Part of the problem is our reluctance to acknowledge the pornification of contemporary life. If we can relegate porn to the margins of our cultural conversation, we can pretend it only touches a small minority of adult men, rather than the vast majority of Americans. Yet porn has entered the cultural zeitgeist in ways that would have been unimaginable even a decade ago - for example, the presence of former extreme porn actress Sasha Grey in the popular HBO show, “Entourage.’’ Nearly half of children ages 10 to 17 have watched online porn, according to a study out of the University of New Hampshire.
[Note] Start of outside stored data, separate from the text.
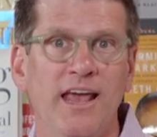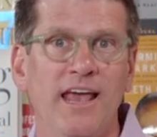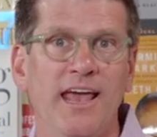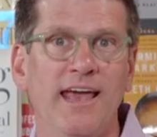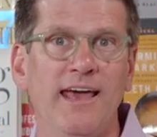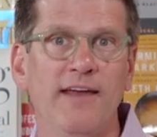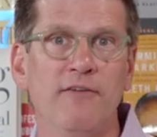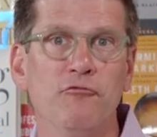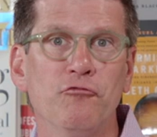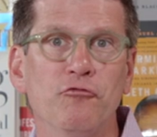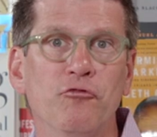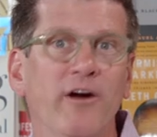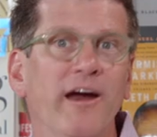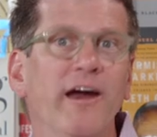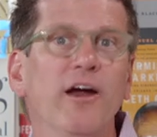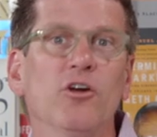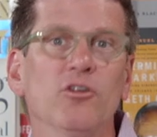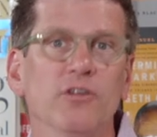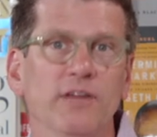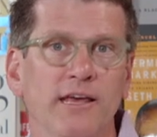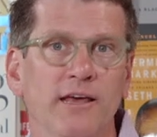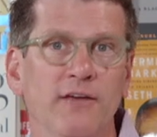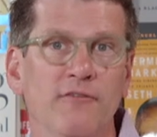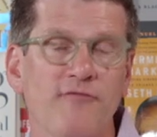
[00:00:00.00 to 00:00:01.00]
And
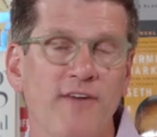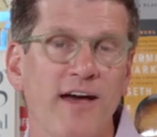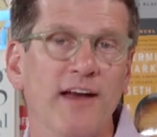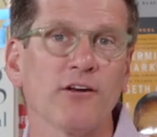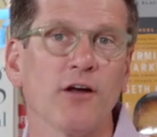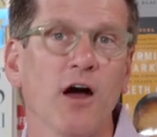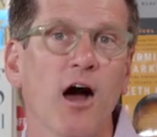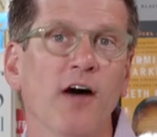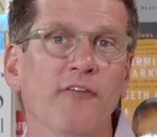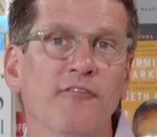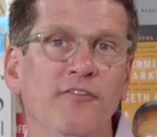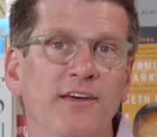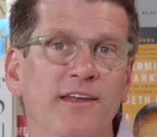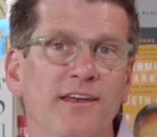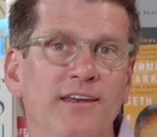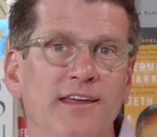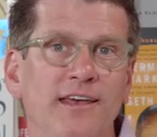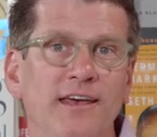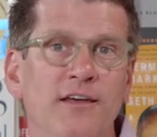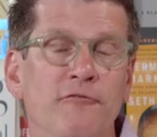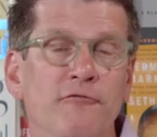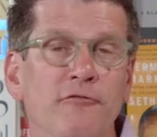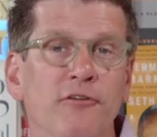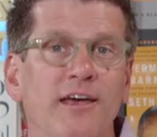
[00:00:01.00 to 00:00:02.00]
rarely, in fact, often
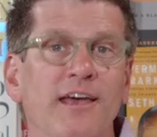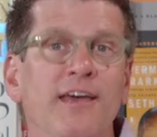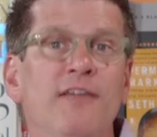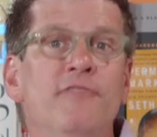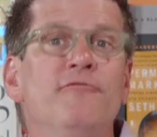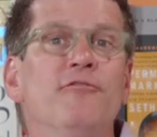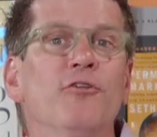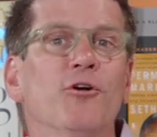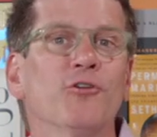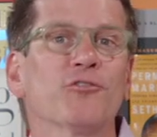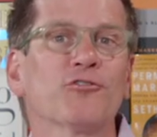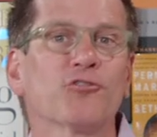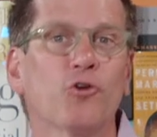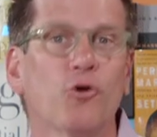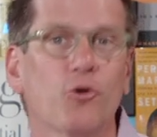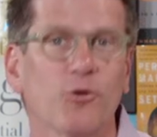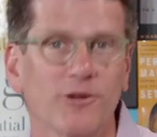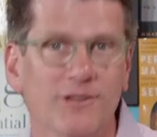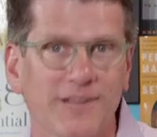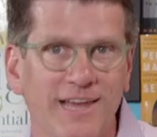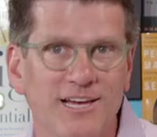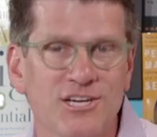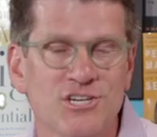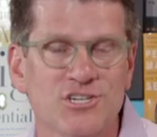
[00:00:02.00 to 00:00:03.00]
in inverse
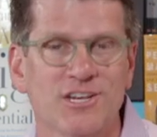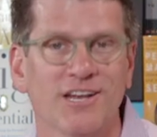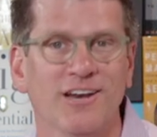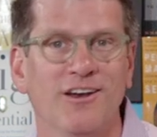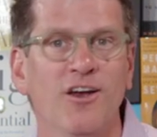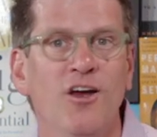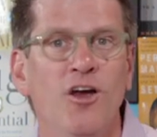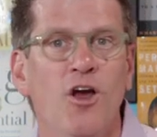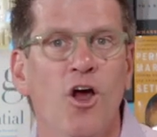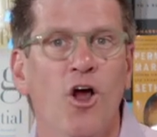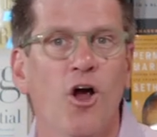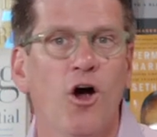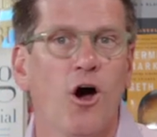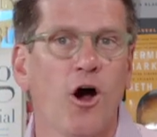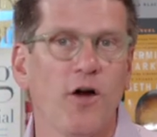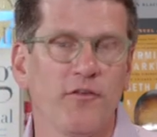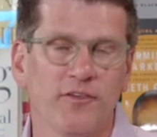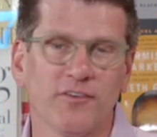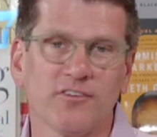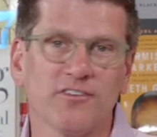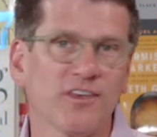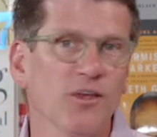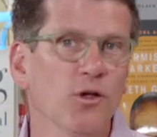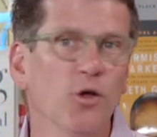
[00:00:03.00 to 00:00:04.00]
correlation, are
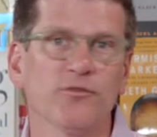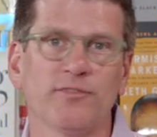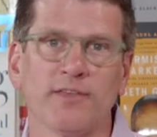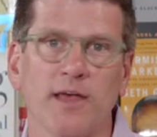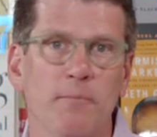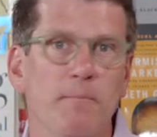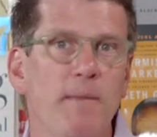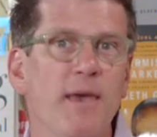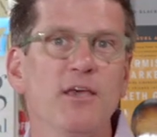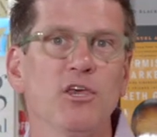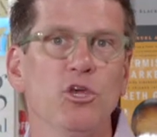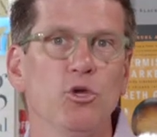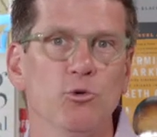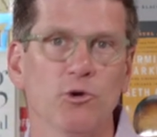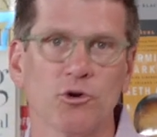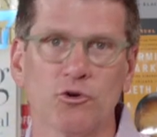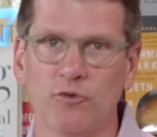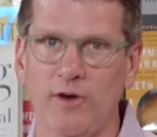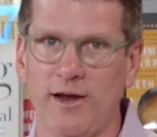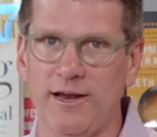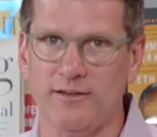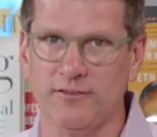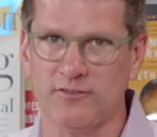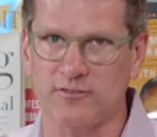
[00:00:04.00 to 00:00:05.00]
the skills that make you a
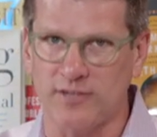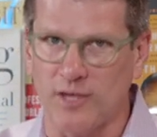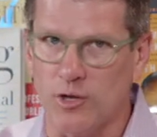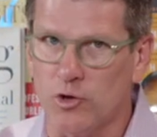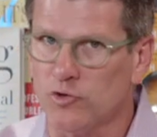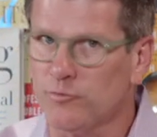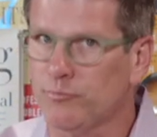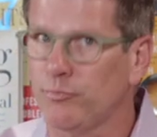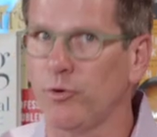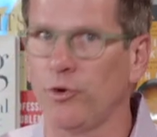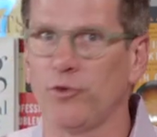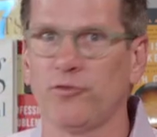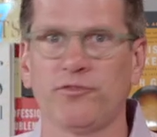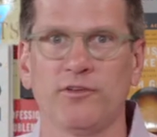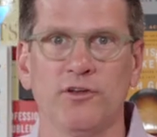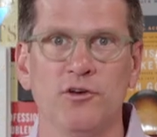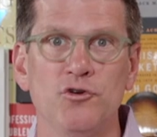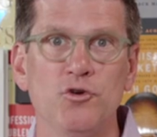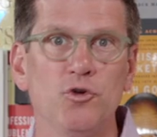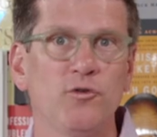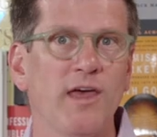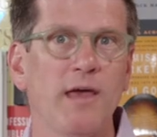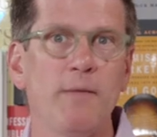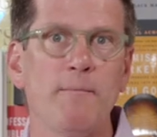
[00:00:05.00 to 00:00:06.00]
great
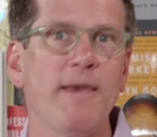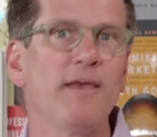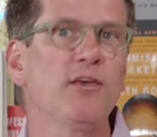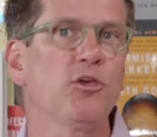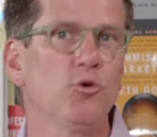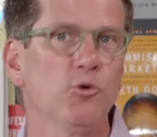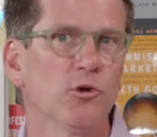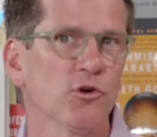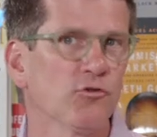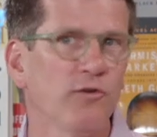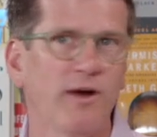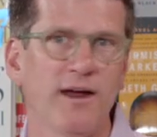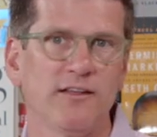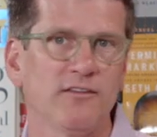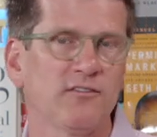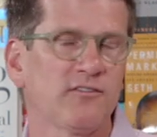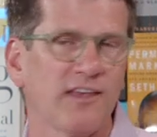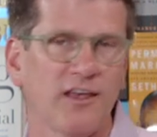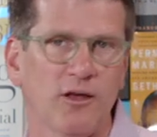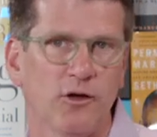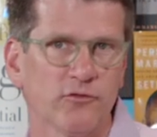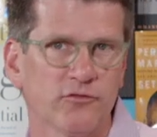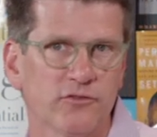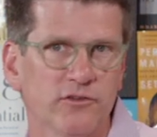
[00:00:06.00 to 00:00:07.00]
salesperson, do they make you a great
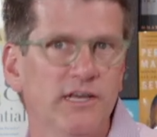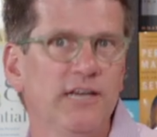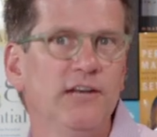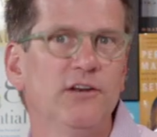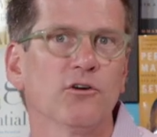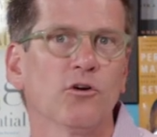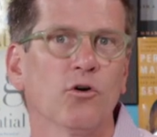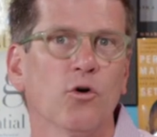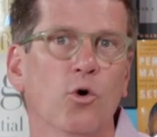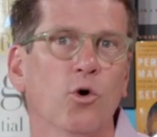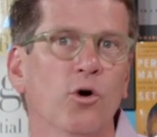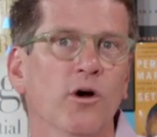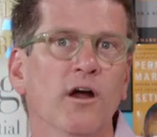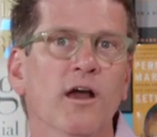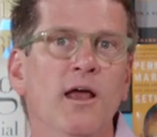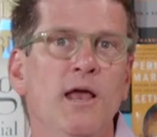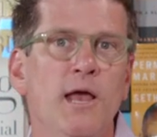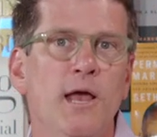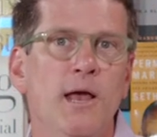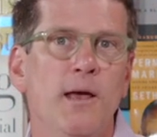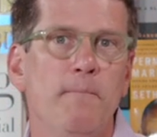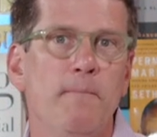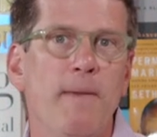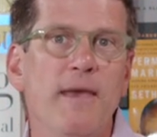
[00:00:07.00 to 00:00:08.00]
sales leader or
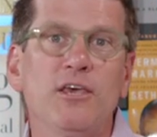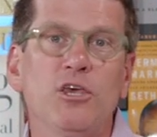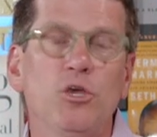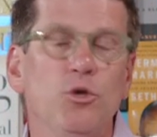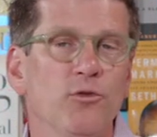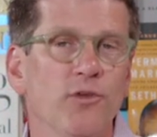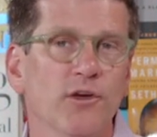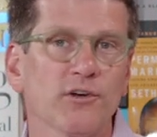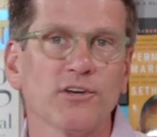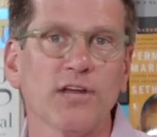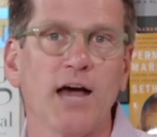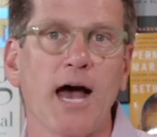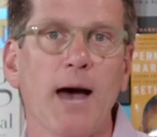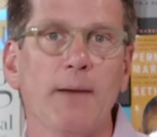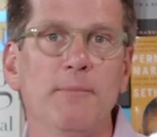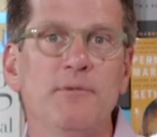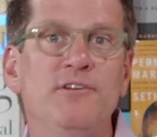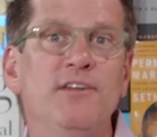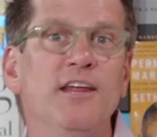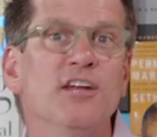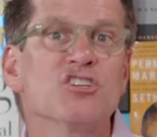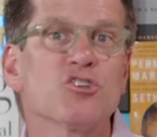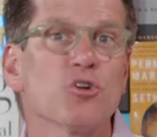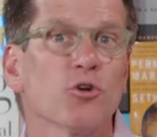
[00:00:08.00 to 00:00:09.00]
make you the
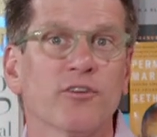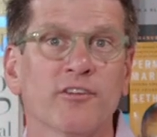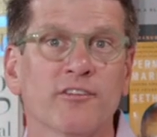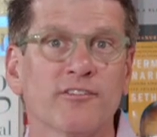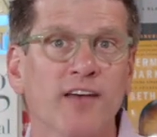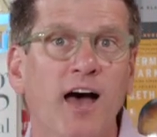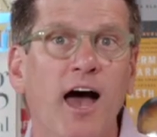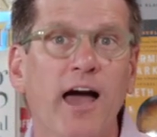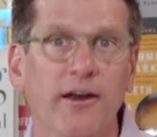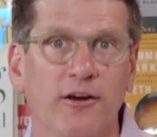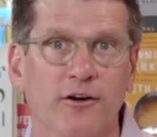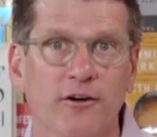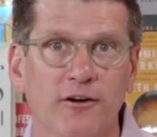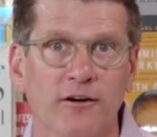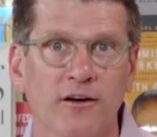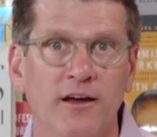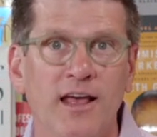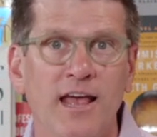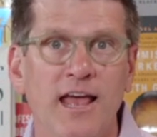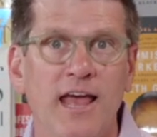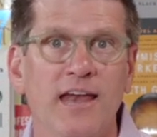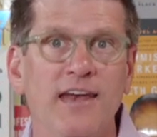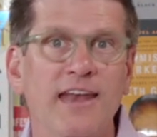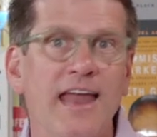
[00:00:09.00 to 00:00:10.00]
top digital designer?
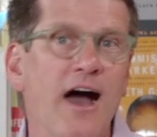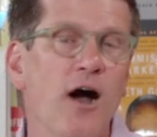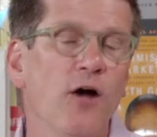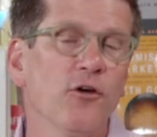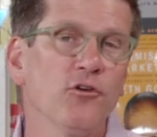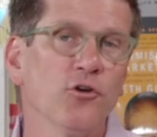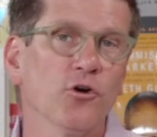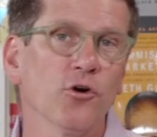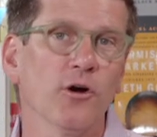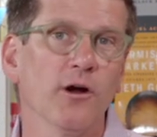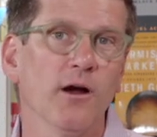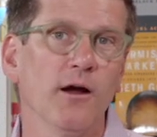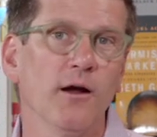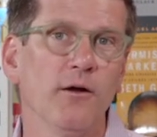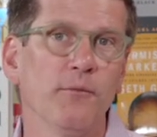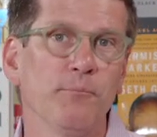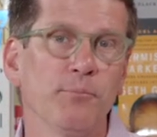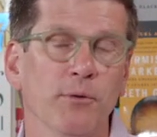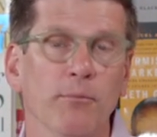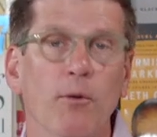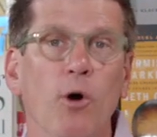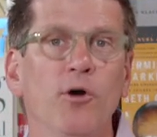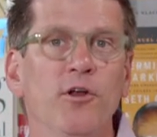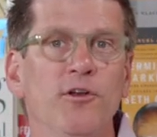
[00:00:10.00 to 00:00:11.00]
Now you're
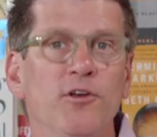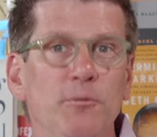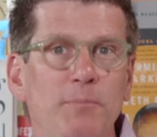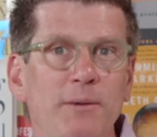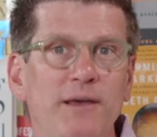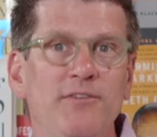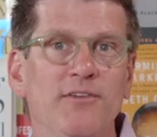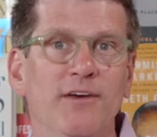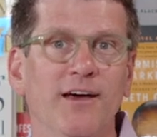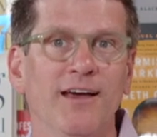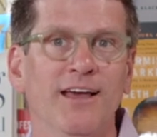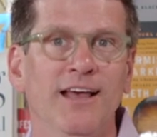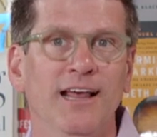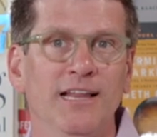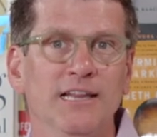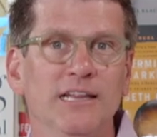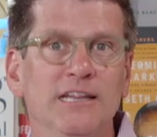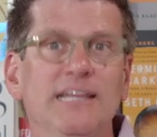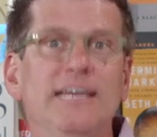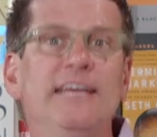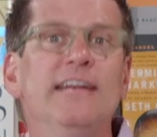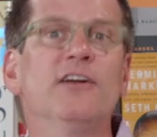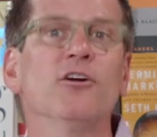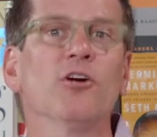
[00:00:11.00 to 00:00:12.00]
promoted to be the
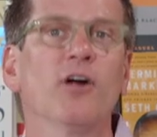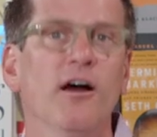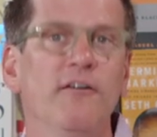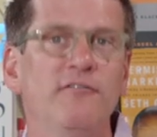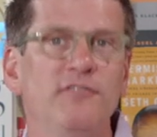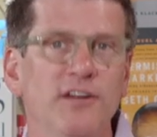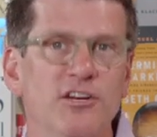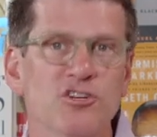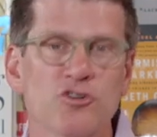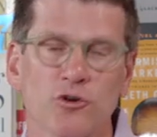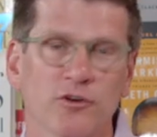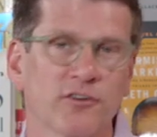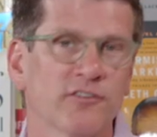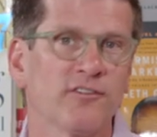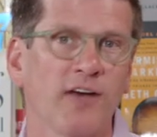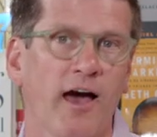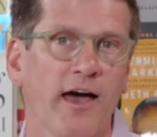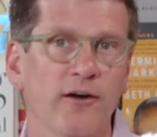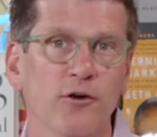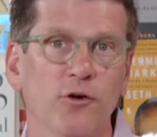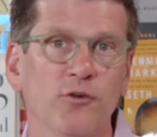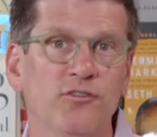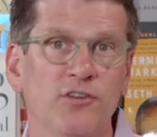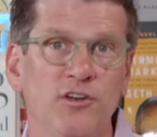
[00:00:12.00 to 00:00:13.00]
leader of digital
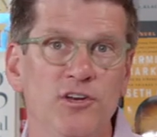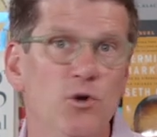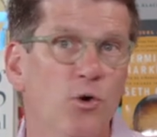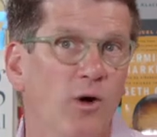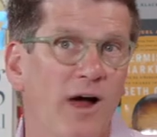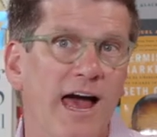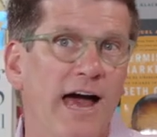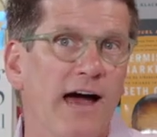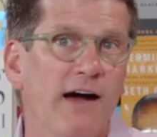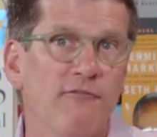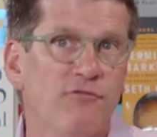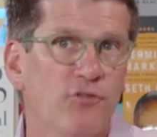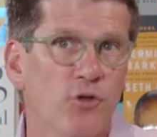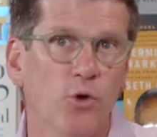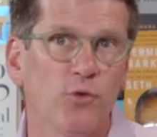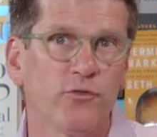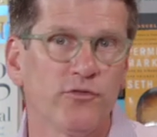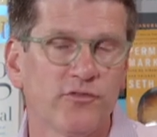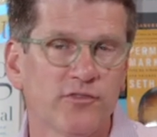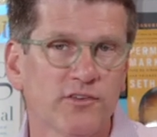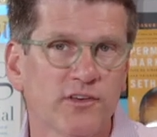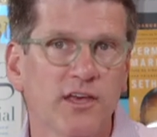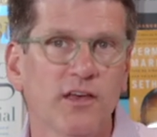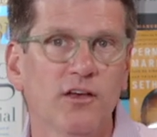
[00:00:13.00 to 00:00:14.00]
designers and you don't have
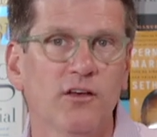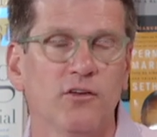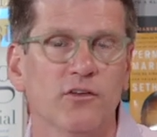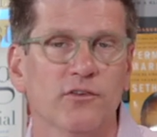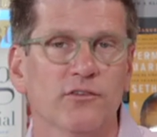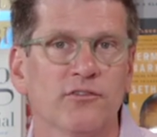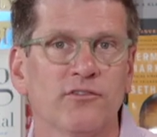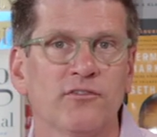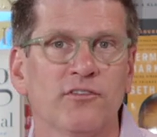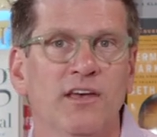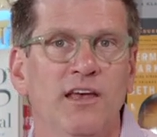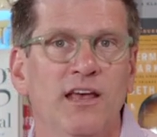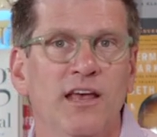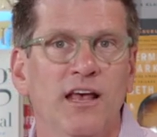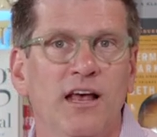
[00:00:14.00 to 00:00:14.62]
those skills.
Maybe it’s just too embarrassing to admit the extent of our obsession, but people of all stripes really like watching sex acts. For example, surveys of evangelical Christians report porn viewing rates similar to the general population. Utah leads the nation in per capita subscriptions to online porn, according to a report in the Journal of Economic Perspectives. Technology has produced the ideal petri dish for the biggest sexual market in human history, providing easy access, affordability, and anonymity in one appealing package.